Alle Feiertage und Festzeiten begegnen uns in der Tora zweimal (etwa im 3. Buch Mose 23 und im 4. Buch 28–29). Doch die Omer-Zeit wird nur einmal genannt. Im 3. Buch Mose 23, 11–16 wird geboten, das »Omer vor Haschem zu schwingen«. Es heißt: »Und ihr sollt zählen vom Tage nach der Feier (gemeint ist Pessach) an, von dem Tage, da ihr dargebracht habt die Omer-Schwingung (Speiseopfer) sieben volle Wochen. Bis zum anderen Tag nach der siebenten Woche sollt ihr 50 Tage zählen, dann sollt ihr Haschem ein neues Speiseopfer darbringen.«
HOHLMASS
Im Tempel brachte man folgerichtig am 16. Nissan ein Omer Gerste – »Omer« steht hier für ein Hohlmaß und entspricht etwa 3,6 Liter – als Opfer dar, zählte die vorgeschriebenen Tage ab und brachte dann zu Schawuot ein weiteres Opfer. Man zählt also eigentlich die Tage vom Omer an ab. Heute, da der Tempel längst zerstört ist, kann man dieses Opfer natürlich nicht mehr bringen, und dennoch wird an der Zählung festgehalten.

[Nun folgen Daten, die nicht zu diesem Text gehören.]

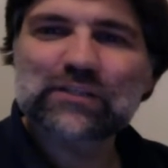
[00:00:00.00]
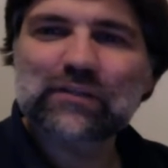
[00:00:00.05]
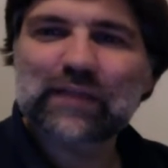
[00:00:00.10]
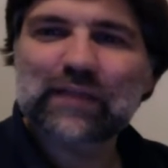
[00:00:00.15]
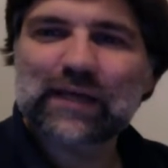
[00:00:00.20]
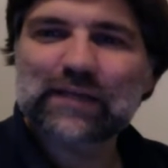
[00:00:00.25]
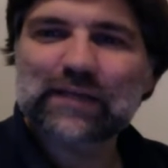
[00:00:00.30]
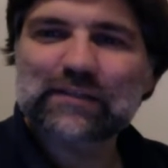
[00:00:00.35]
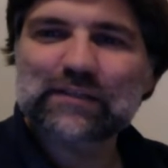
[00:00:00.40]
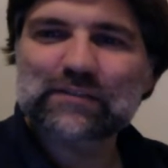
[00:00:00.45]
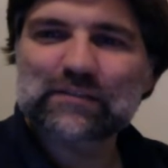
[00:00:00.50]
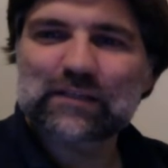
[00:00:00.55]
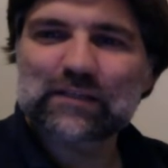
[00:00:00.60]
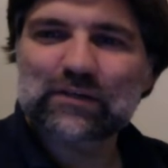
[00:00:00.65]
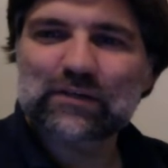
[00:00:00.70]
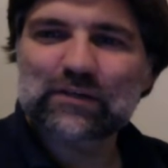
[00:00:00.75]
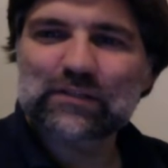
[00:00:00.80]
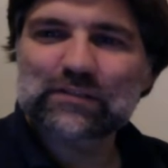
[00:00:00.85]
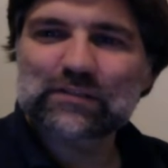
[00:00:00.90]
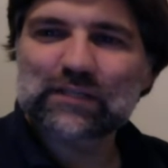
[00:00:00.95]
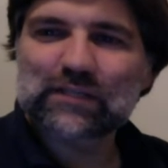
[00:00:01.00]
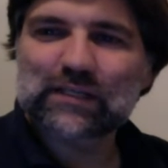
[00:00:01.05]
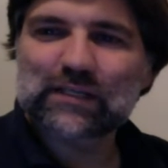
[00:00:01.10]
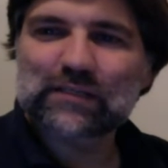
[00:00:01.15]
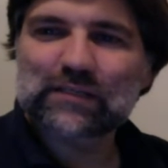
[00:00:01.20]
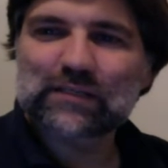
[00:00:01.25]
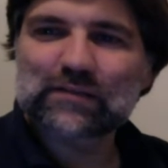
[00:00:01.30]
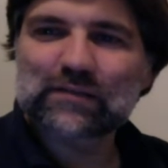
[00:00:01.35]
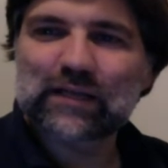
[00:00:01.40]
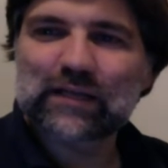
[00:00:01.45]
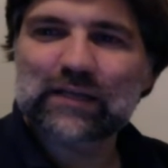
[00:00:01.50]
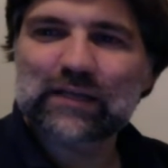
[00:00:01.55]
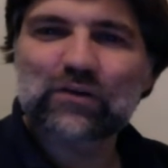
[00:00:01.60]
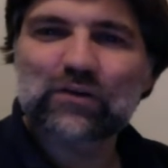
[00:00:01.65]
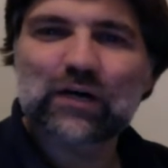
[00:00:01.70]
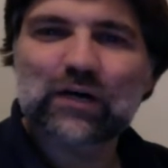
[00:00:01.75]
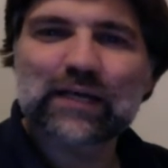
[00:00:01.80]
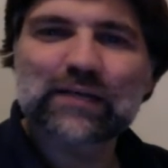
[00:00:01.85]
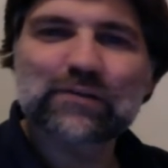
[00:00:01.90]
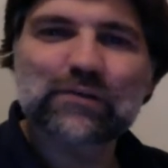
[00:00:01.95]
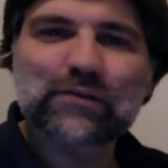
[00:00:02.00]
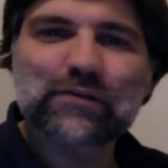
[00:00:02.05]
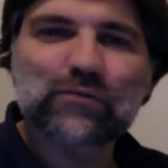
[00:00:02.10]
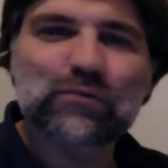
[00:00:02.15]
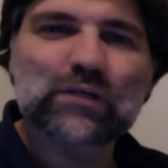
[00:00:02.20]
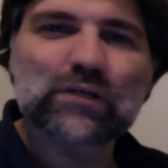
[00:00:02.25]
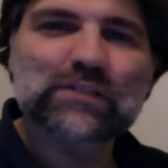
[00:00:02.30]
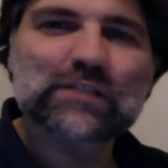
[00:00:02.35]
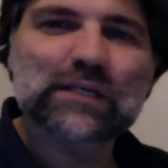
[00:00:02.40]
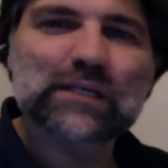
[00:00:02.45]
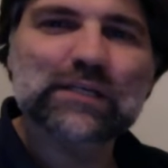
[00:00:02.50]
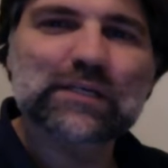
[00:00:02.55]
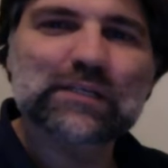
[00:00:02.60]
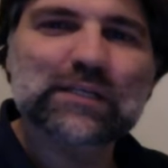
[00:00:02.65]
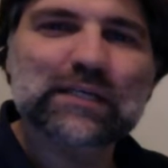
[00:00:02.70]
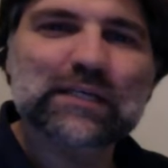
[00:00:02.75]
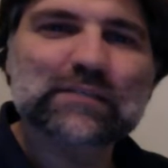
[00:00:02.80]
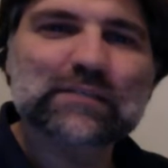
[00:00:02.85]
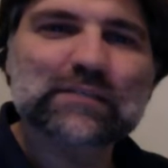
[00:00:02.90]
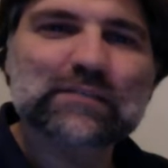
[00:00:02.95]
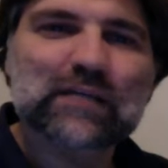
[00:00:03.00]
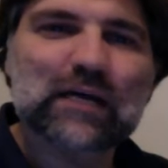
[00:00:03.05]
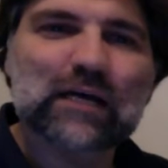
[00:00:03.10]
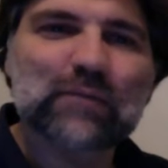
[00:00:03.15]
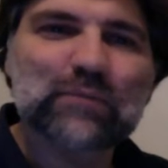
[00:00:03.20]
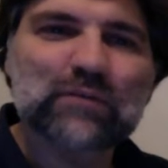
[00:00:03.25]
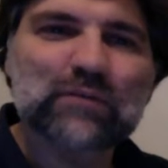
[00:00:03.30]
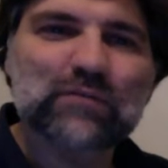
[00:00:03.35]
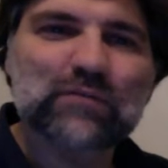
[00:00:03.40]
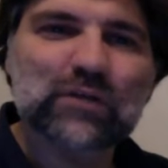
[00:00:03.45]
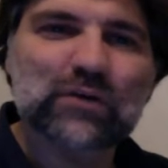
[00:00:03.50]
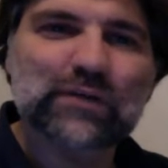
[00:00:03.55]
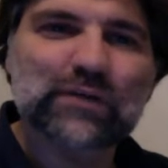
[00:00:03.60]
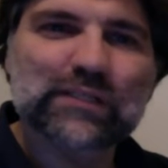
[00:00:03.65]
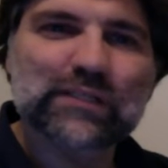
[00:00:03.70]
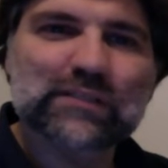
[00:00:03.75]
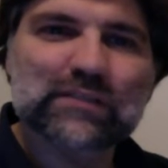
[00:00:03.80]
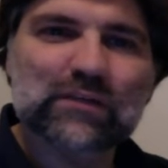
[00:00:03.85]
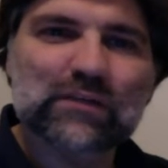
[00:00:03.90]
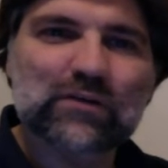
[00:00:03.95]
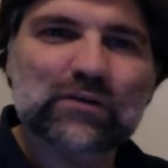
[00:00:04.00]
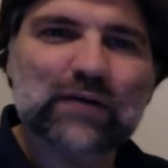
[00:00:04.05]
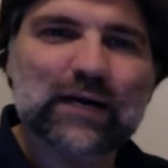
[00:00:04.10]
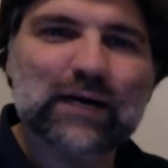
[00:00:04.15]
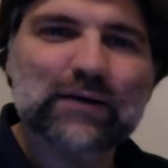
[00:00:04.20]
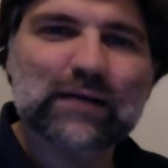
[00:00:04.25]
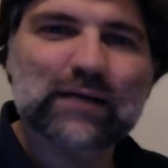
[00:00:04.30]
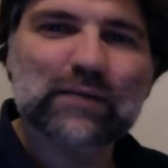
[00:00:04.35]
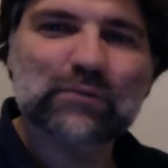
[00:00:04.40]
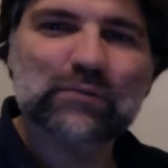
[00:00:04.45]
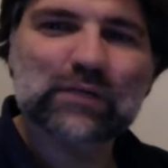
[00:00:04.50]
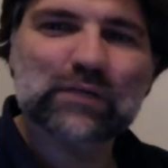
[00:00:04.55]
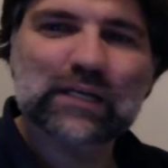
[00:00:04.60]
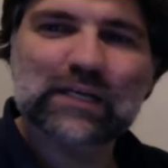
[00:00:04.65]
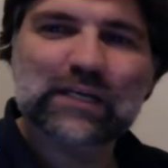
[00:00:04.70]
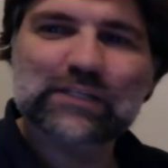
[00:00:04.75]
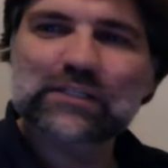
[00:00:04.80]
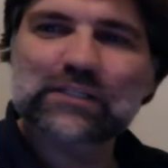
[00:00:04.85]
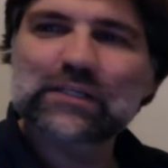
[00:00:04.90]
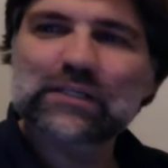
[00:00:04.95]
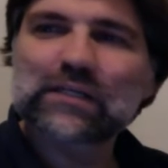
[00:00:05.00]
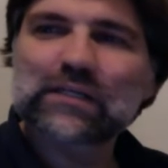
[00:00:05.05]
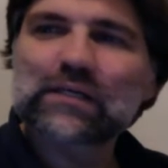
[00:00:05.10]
That is, there is a client that runs on your desktop, even though it is a cloud application.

Maimonides, der Rambam (1135–1204), schreibt in seinen Hilchot Tamidin uMussafin (7,22), man könne davon ausgehen, dass die Mizwa, Omer zu zählen, direkt aus der Tora stamme. Der Autor des Schulchan Aruch, Rabbiner Josef Karo (1488–1575) hingegen hält das Omer-Zählen nur dann für eine Mizwa aus der Tora (Orach Chajim 489), wenn man auch das Omer-Opfer bringen kann. Heute sei die Omer-Zählung eine rabbinische Verordnung, die weiterhin an das vorgeschriebene Opfer im Tempel erinnert.
So ist es nun üblich, nach dem Ma’ariw, dem Abendgebet, Omer zu zählen. Nach einem Segensspruch, einer Bracha, spricht man den Satz: »Heute ist der soundsovielte Tag seit dem Omer«. Ab dem siebenten Tag wird auch die Zahl der Woche hinzugefügt, etwa: »Heute sind es sieben Tage, welche eine Woche sind, seit dem Omer.«
Hier wird es noch einmal interessant. Weil der jüdische Tag am Abend beginnt, liegt es nahe, sofort, wenn er gerade begonnen hat, mit der Zählung des neuen Tages zu starten. Aber man könnte wohl auch zu jeder anderen Tageszeit zählen. Doch nein! Der Talmud (Menachot 66a) weist darauf hin, dass es im Text der Tora ausdrücklich heißt, es müssten »volle« Wochen gezählt werden, und das könnte nur dann erreicht werden, wenn man »volle« Tage zähle.
Um dies zu erreichen, muss man also direkt am Abend beginnen, damit die Tage tatsächlich »vollständig« sind – volle Tage, deren viele Bedeutungsebenen erst später hinzukamen und weiter hinzukommen werden.